| Task to complete |
Your task is to extract every entry that follows word for word while excluding the pictures.

| Records for this exercise |
════════

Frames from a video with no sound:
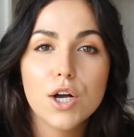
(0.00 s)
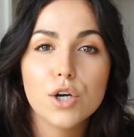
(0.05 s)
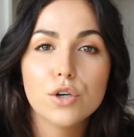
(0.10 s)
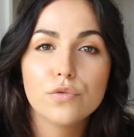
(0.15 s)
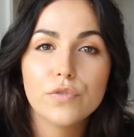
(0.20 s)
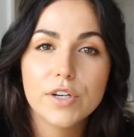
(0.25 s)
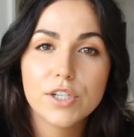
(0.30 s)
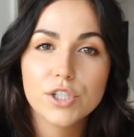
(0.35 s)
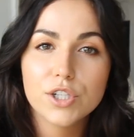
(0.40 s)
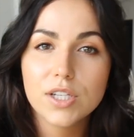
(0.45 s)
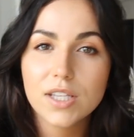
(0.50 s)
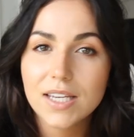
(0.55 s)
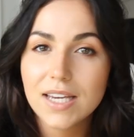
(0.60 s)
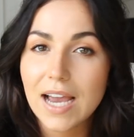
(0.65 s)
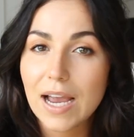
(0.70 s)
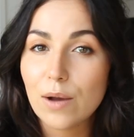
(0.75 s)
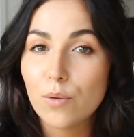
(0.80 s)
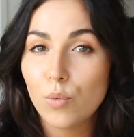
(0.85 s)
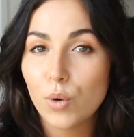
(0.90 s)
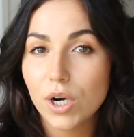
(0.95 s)
Originally,
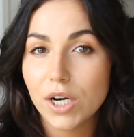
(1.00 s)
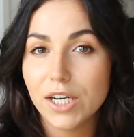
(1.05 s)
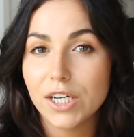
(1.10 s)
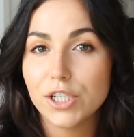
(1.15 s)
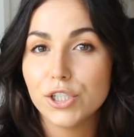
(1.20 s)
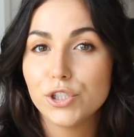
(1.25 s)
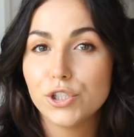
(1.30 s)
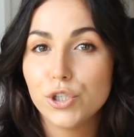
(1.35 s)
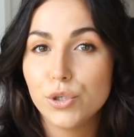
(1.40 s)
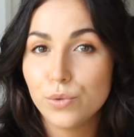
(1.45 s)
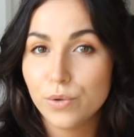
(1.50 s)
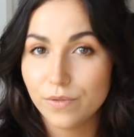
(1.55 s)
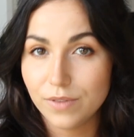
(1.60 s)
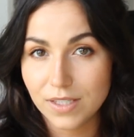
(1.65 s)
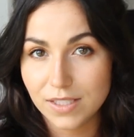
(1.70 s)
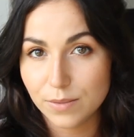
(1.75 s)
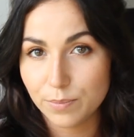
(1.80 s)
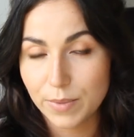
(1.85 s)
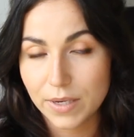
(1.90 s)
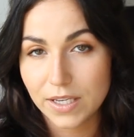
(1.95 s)
I wanted 2 of
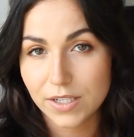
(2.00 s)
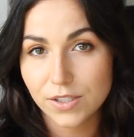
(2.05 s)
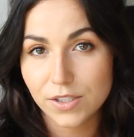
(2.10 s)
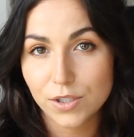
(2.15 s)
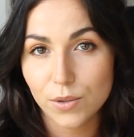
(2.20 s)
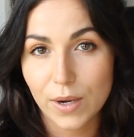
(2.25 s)
these bins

════════

| Output |
Frames from a video with no sound:
(0.00 s)
(0.05 s)
(0.10 s)
(0.15 s)
(0.20 s)
(0.25 s)
(0.30 s)
(0.35 s)
(0.40 s)
(0.45 s)
(0.50 s)
(0.55 s)
(0.60 s)
(0.65 s)
(0.70 s)
(0.75 s)
(0.80 s)
(0.85 s)
(0.90 s)
(0.95 s)
Originally,
(1.00 s)
(1.05 s)
(1.10 s)
(1.15 s)
(1.20 s)
(1.25 s)
(1.30 s)
(1.35 s)
(1.40 s)
(1.45 s)
(1.50 s)
(1.55 s)
(1.60 s)
(1.65 s)
(1.70 s)
(1.75 s)
(1.80 s)
(1.85 s)
(1.90 s)
(1.95 s)
I wanted 2 of
(2.00 s)
(2.05 s)
(2.10 s)
(2.15 s)
(2.20 s)
(2.25 s)
these bins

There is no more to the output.